Tampa, Fla.-based Calton & Associates, an independent broker/dealer with over $2 billion in assets, has recently ramped up its marketing and recruiting efforts after flying under the radar for the last 25 years. The firm plans to build itself up through mergers and acquisitions with smaller b/ds as well as by bringing on new reps and RIAs.
“The regulatory requirements for a $250,000 b/d, like we are, just continue to mount,” said Dwayne Calton, president and CEO of Calton. “If you’re not growing, you’re dying; you just don’t know it yet.”
To solidify its plans, Calton recently formed a recruiting and marketing agreement with John Simmers, who co-founded IBD Financial Network Investment Corporation, which eventually became part of the ING Advisors Network, and Scott Sherwood, who co-led Investacorp from 1980 through its acquisition by Ladenburg Thalmann.
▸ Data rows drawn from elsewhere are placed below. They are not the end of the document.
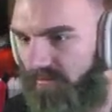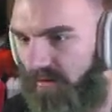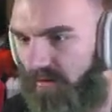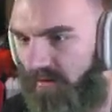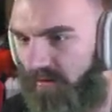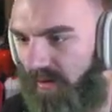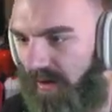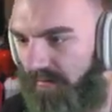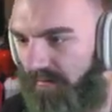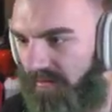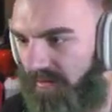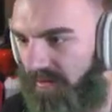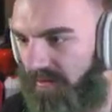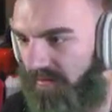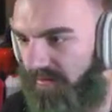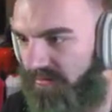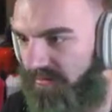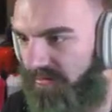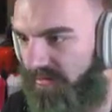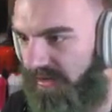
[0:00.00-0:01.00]
So I really
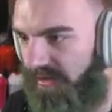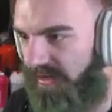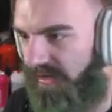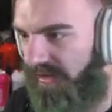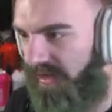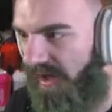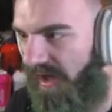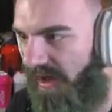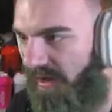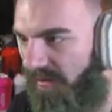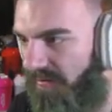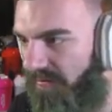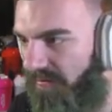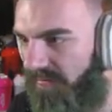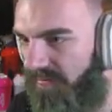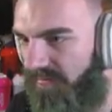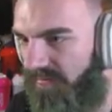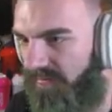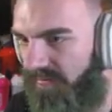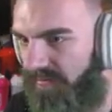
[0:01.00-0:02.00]
don't see
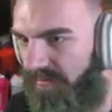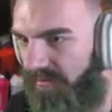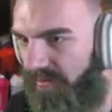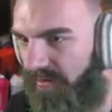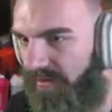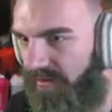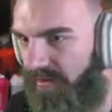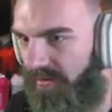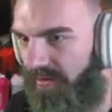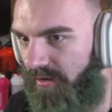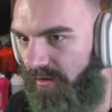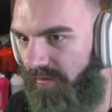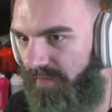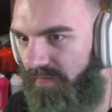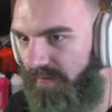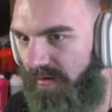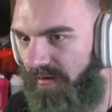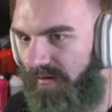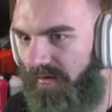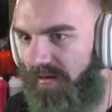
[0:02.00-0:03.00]
how they're gonna
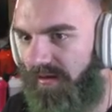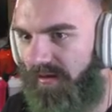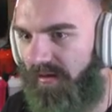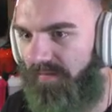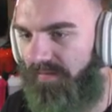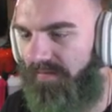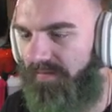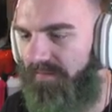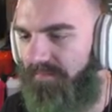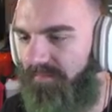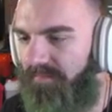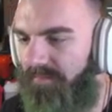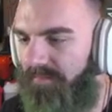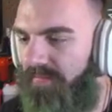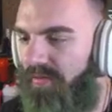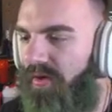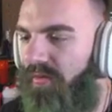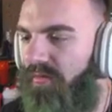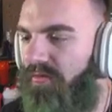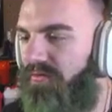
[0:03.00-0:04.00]
nerf it if
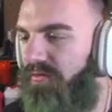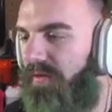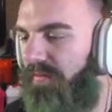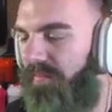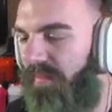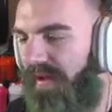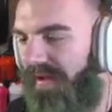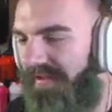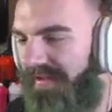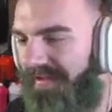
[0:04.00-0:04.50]
no one's really playing the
Simmers and Sherwood are both licensed with Calton and will be in charge of synergistic relationships, Sherwood said.
When the firm was founded in 1987, it had 18 shareholders, including Calton and his reps, who simply wanted to create a “safe” work environment for themselves. The firm never advertised; it grew over the years through word of mouth. Also, the group did a lot in the municipal bond space at the time, Calton said. But now, the firm’s business model has changed, with only five of the original shareholders left and about 200 total reps, doing all sorts of investments, including equities, corporate and government bonds, mutual funds, insurance and options. In addition, things have changed on the regulatory front, with greater regulatory fees and requirements facing IBDs, Calton said. All of these factors added up to now being the time to get out there and grow more aggressively.
“It’s a very very expensive business,” Sherwood said. “If you’re not growing and securing quality agreements and securing the knowledge to avoid some of the minefields, it’s a dangerous place to be.”
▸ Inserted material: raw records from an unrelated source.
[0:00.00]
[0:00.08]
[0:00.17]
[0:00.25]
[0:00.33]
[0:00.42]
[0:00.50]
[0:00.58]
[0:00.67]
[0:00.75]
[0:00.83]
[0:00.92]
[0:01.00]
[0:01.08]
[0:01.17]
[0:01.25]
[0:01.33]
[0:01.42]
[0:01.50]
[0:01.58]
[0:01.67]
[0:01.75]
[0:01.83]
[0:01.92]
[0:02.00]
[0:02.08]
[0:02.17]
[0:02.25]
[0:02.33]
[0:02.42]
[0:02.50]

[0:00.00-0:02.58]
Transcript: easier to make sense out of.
“I have seen these ‘let’s reinvent ourselves, and bring people in that are good at recruiting and good at repackaging the story, making some tweaks here and there to make the firm more attractive,’” said Jon Henschen, a recruiter with Henschen & Associates, who likened it to the growth of Ausdal Financial Partners in Davenport, Iowa. “So I’ve seen it done.
“It is increased expenses for b/ds, and one way to raise your profitability is to raise your revenues, and economies of scale can help.”
Simmers and Sherwood are tasked with growing the firm, and are also making a few changes to make the firm more appealing to potential reps.
For example, while Calton used to clear only through Southwest Securities, they recently added National Financial Services to its list of clearing firms. New reps that join the firm will also get equity-like participation, as Sherwood calls it. This is not equity shares of the company, but rather a share of potential profitability as a component of their compensation so reps are tied into the success of the firm. Calton also added new technology for consolidated reporting.
Sherwood said they don’t have any quotas as far as new advisor headcount or revenues, but he’s confident they’ll grow steadily.
“There will be spots where, or points where we may grow more rapidly than other points, as other firms maybe lose sight of the things that are important to quality advisors,” Sherwood said. “Sometimes there will be large blocks of folks available. As long as we can provide excellent support for them, and they’re good quality people, we want to be their home.”
Calton is not looking for advisors with any particular niche, except for those with larger practices that should be national in scope, Sherwood said. These are advisors who have more business than they can properly support, such as a radio or TV personality or an FA with a special in with a company. Sherwood said Calton can help these FAs achieve national exposure.
The new effort will also involve mergers and acquisitions with smaller b/ds. The firm is currently waiting for FINRA approval on one b/d asset acquisition of about 35 to 40 FAs, Sherwood said. Other potential deals range up to $28 million.
“Hopefully it’s not so much taking advantage of what’s blown up as it is helping to provide a lifeline of sorts to firms that realize that going it alone, if you don’t have the size, if you don’t have the ability to grow, that there are some alternatives,” Sherwood said.
At Investacorp, Sherwood helped grow the firm from 15 reps and $150,000 in commissions to 500 reps and $65 million in commissions. Simmers grew ING Advisors Network (now Cetera) from zero to over 8,500 advisors and $1 billion in revenue.